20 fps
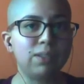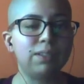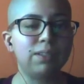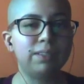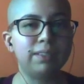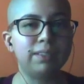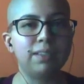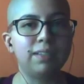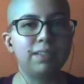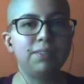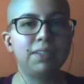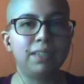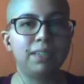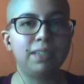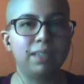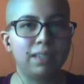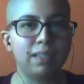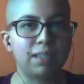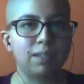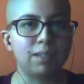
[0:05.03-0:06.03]
on the Living
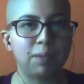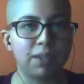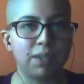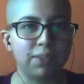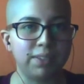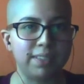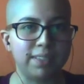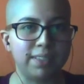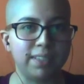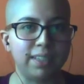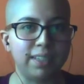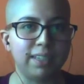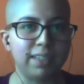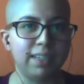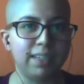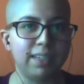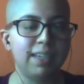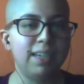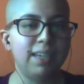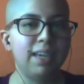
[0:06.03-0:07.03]
Income Guaranteed.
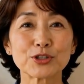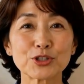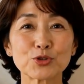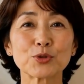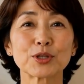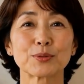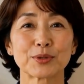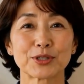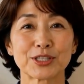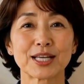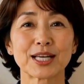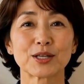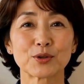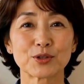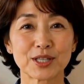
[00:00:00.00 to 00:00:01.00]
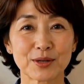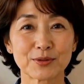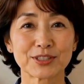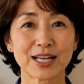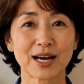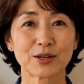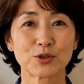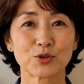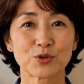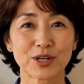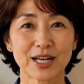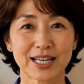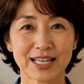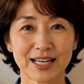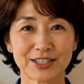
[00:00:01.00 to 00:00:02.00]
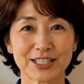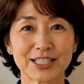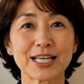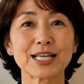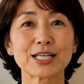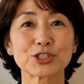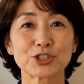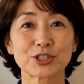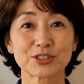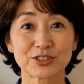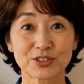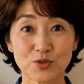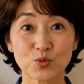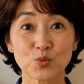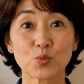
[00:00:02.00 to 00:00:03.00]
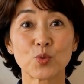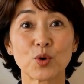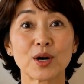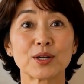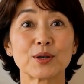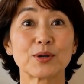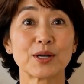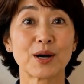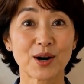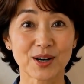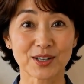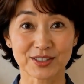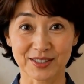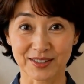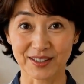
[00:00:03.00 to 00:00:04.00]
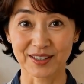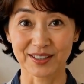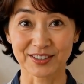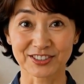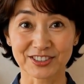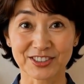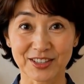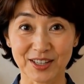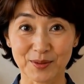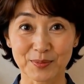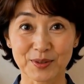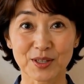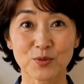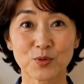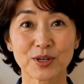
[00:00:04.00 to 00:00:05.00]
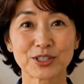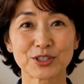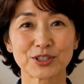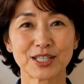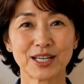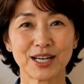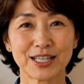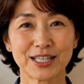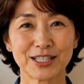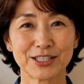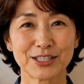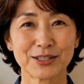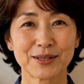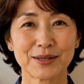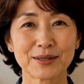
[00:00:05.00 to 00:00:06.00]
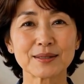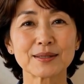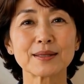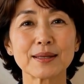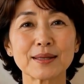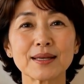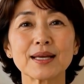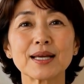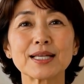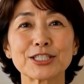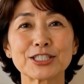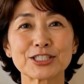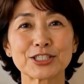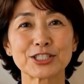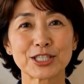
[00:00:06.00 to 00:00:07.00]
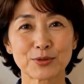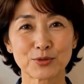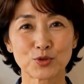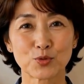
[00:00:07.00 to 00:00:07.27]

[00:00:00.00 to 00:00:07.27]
sweet potato comes out gray at the edges, waterlogged, slumping when you cut it. A steamed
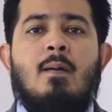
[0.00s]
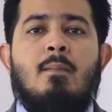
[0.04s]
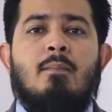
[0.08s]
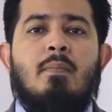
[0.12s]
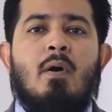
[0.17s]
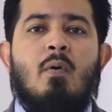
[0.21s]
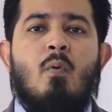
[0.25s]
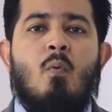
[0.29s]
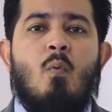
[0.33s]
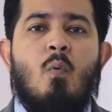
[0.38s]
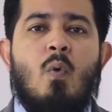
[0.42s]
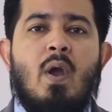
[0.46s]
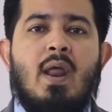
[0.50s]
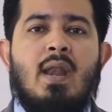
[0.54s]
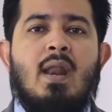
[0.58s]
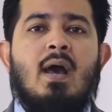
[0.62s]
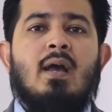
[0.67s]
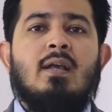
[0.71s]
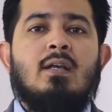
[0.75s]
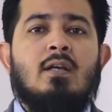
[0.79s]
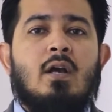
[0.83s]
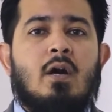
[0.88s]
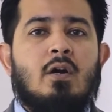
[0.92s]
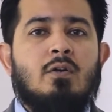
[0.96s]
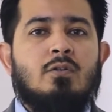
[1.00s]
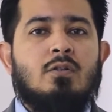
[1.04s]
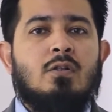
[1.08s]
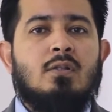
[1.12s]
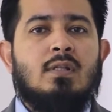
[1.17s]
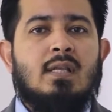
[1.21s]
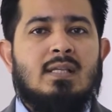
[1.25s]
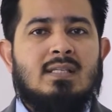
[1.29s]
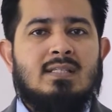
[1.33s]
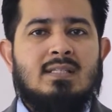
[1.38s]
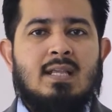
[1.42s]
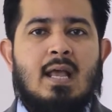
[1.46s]
But when I go to
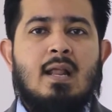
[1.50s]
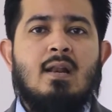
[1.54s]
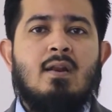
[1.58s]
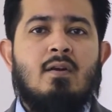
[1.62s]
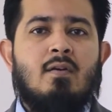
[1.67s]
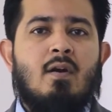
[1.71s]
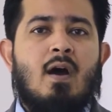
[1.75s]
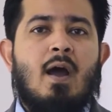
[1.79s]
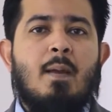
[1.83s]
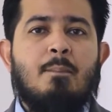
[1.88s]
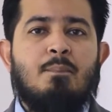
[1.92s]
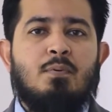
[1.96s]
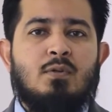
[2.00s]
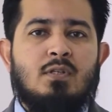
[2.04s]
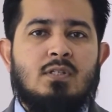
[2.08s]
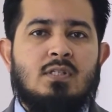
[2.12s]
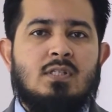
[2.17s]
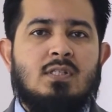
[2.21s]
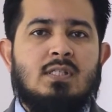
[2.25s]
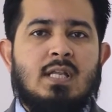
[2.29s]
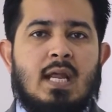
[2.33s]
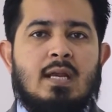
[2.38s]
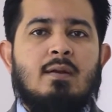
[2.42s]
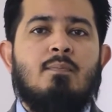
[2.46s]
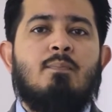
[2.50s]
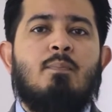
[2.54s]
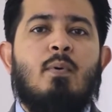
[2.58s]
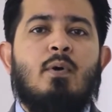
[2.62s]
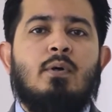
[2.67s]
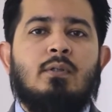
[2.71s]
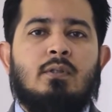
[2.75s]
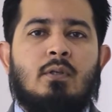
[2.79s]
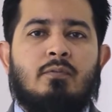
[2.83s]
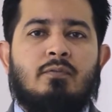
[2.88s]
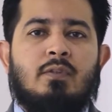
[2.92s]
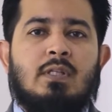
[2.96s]
the seller, I present
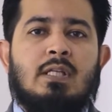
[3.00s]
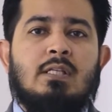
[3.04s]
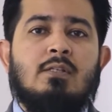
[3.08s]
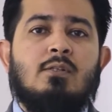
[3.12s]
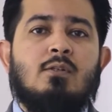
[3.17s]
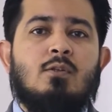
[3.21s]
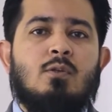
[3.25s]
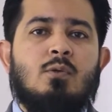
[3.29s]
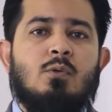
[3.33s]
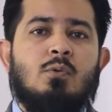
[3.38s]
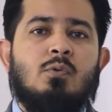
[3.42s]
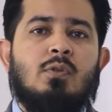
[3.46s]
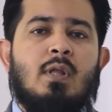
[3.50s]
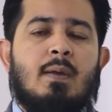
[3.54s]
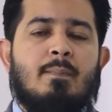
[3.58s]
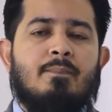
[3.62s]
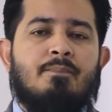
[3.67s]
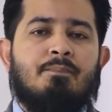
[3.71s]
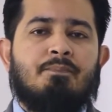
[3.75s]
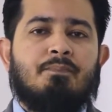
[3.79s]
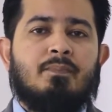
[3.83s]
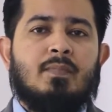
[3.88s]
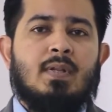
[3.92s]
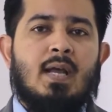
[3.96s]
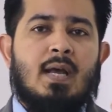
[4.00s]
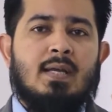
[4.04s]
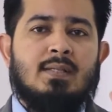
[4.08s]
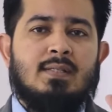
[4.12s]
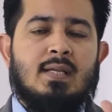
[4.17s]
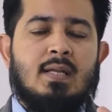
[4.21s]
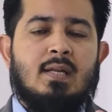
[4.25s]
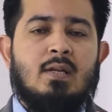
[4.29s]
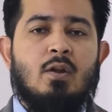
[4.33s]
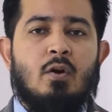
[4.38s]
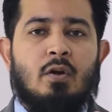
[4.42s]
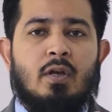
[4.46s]
both of these to them. I
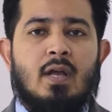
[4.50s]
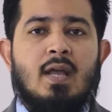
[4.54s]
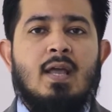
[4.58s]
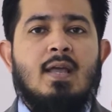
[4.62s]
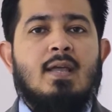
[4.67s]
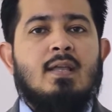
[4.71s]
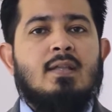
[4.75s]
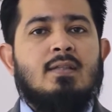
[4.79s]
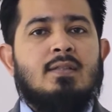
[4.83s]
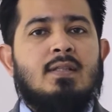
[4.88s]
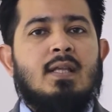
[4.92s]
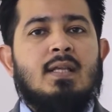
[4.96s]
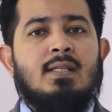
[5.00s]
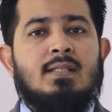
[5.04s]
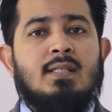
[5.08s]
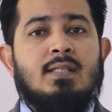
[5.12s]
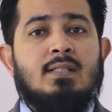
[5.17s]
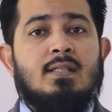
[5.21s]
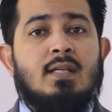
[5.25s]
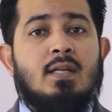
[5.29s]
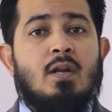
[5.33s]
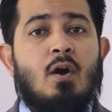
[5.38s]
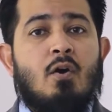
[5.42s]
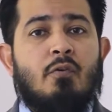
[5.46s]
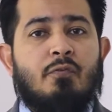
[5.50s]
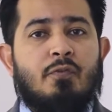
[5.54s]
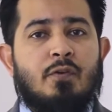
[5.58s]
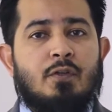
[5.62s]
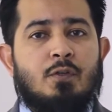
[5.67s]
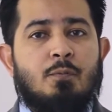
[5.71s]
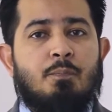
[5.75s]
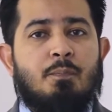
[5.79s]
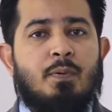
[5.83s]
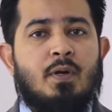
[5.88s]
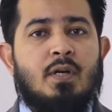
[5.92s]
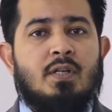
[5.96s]
say, look, this is an offer
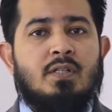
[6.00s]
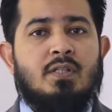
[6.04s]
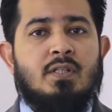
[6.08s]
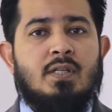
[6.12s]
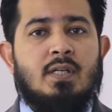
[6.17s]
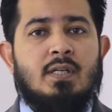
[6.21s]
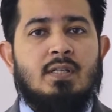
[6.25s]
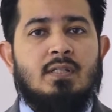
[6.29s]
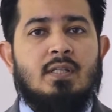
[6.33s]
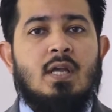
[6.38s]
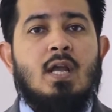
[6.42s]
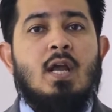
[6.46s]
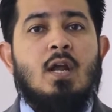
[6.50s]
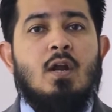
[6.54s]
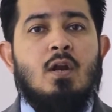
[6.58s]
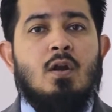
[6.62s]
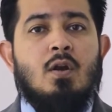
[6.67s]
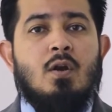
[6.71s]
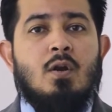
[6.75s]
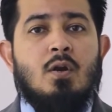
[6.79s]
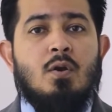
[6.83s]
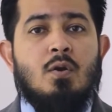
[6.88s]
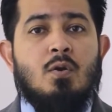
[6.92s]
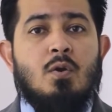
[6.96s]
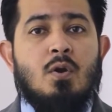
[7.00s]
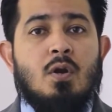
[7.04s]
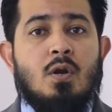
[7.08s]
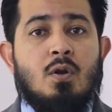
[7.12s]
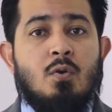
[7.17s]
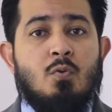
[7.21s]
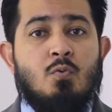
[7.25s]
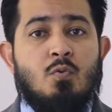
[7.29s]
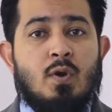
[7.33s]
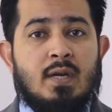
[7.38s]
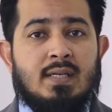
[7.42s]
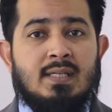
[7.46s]
to purchase,
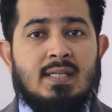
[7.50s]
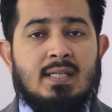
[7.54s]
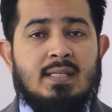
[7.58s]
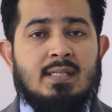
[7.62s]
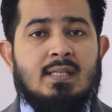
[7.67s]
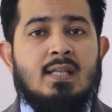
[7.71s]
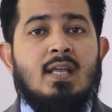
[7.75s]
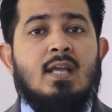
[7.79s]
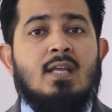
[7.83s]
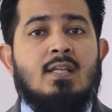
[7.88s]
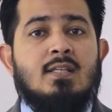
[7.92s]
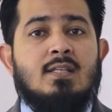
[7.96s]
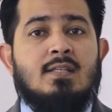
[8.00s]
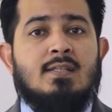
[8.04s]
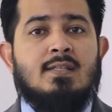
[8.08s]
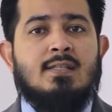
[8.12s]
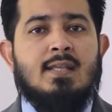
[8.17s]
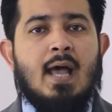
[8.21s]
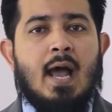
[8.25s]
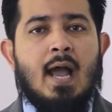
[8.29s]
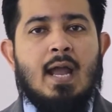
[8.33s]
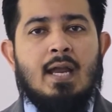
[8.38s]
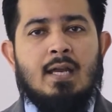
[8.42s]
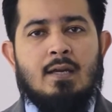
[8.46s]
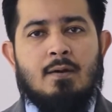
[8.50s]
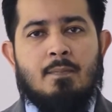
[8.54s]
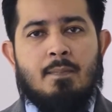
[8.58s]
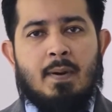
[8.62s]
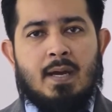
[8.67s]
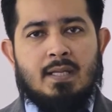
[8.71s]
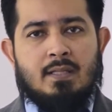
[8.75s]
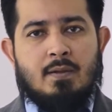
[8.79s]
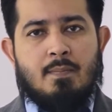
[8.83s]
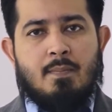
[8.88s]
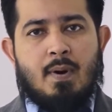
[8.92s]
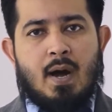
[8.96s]
written, signed
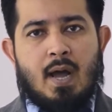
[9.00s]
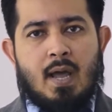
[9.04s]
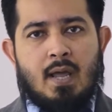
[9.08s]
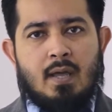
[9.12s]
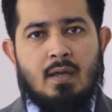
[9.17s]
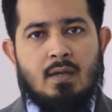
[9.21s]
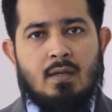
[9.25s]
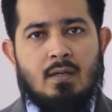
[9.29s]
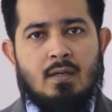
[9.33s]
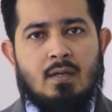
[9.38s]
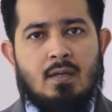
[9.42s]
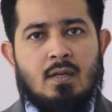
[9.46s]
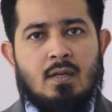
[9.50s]
by the buyer.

● **What to work on**:
Print the full listing above again with exact wording and no images.

● **Answer for this exercise**:
20 fps
[0:05.03-0:06.03]
on the Living
[0:06.03-0:07.03]
Income Guaranteed.
[00:00:00.00 to 00:00:01.00]
[00:00:01.00 to 00:00:02.00]
[00:00:02.00 to 00:00:03.00]
[00:00:03.00 to 00:00:04.00]
[00:00:04.00 to 00:00:05.00]
[00:00:05.00 to 00:00:06.00]
[00:00:06.00 to 00:00:07.00]
[00:00:07.00 to 00:00:07.27]

[00:00:00.00 to 00:00:07.27]
sweet potato comes out gray at the edges, waterlogged, slumping when you cut it. A steamed
[0.00s]
[0.04s]
[0.08s]
[0.12s]
[0.17s]
[0.21s]
[0.25s]
[0.29s]
[0.33s]
[0.38s]
[0.42s]
[0.46s]
[0.50s]
[0.54s]
[0.58s]
[0.62s]
[0.67s]
[0.71s]
[0.75s]
[0.79s]
[0.83s]
[0.88s]
[0.92s]
[0.96s]
[1.00s]
[1.04s]
[1.08s]
[1.12s]
[1.17s]
[1.21s]
[1.25s]
[1.29s]
[1.33s]
[1.38s]
[1.42s]
[1.46s]
But when I go to
[1.50s]
[1.54s]
[1.58s]
[1.62s]
[1.67s]
[1.71s]
[1.75s]
[1.79s]
[1.83s]
[1.88s]
[1.92s]
[1.96s]
[2.00s]
[2.04s]
[2.08s]
[2.12s]
[2.17s]
[2.21s]
[2.25s]
[2.29s]
[2.33s]
[2.38s]
[2.42s]
[2.46s]
[2.50s]
[2.54s]
[2.58s]
[2.62s]
[2.67s]
[2.71s]
[2.75s]
[2.79s]
[2.83s]
[2.88s]
[2.92s]
[2.96s]
the seller, I present
[3.00s]
[3.04s]
[3.08s]
[3.12s]
[3.17s]
[3.21s]
[3.25s]
[3.29s]
[3.33s]
[3.38s]
[3.42s]
[3.46s]
[3.50s]
[3.54s]
[3.58s]
[3.62s]
[3.67s]
[3.71s]
[3.75s]
[3.79s]
[3.83s]
[3.88s]
[3.92s]
[3.96s]
[4.00s]
[4.04s]
[4.08s]
[4.12s]
[4.17s]
[4.21s]
[4.25s]
[4.29s]
[4.33s]
[4.38s]
[4.42s]
[4.46s]
both of these to them. I
[4.50s]
[4.54s]
[4.58s]
[4.62s]
[4.67s]
[4.71s]
[4.75s]
[4.79s]
[4.83s]
[4.88s]
[4.92s]
[4.96s]
[5.00s]
[5.04s]
[5.08s]
[5.12s]
[5.17s]
[5.21s]
[5.25s]
[5.29s]
[5.33s]
[5.38s]
[5.42s]
[5.46s]
[5.50s]
[5.54s]
[5.58s]
[5.62s]
[5.67s]
[5.71s]
[5.75s]
[5.79s]
[5.83s]
[5.88s]
[5.92s]
[5.96s]
say, look, this is an offer
[6.00s]
[6.04s]
[6.08s]
[6.12s]
[6.17s]
[6.21s]
[6.25s]
[6.29s]
[6.33s]
[6.38s]
[6.42s]
[6.46s]
[6.50s]
[6.54s]
[6.58s]
[6.62s]
[6.67s]
[6.71s]
[6.75s]
[6.79s]
[6.83s]
[6.88s]
[6.92s]
[6.96s]
[7.00s]
[7.04s]
[7.08s]
[7.12s]
[7.17s]
[7.21s]
[7.25s]
[7.29s]
[7.33s]
[7.38s]
[7.42s]
[7.46s]
to purchase,
[7.50s]
[7.54s]
[7.58s]
[7.62s]
[7.67s]
[7.71s]
[7.75s]
[7.79s]
[7.83s]
[7.88s]
[7.92s]
[7.96s]
[8.00s]
[8.04s]
[8.08s]
[8.12s]
[8.17s]
[8.21s]
[8.25s]
[8.29s]
[8.33s]
[8.38s]
[8.42s]
[8.46s]
[8.50s]
[8.54s]
[8.58s]
[8.62s]
[8.67s]
[8.71s]
[8.75s]
[8.79s]
[8.83s]
[8.88s]
[8.92s]
[8.96s]
written, signed
[9.00s]
[9.04s]
[9.08s]
[9.12s]
[9.17s]
[9.21s]
[9.25s]
[9.29s]
[9.33s]
[9.38s]
[9.42s]
[9.46s]
[9.50s]
by the buyer.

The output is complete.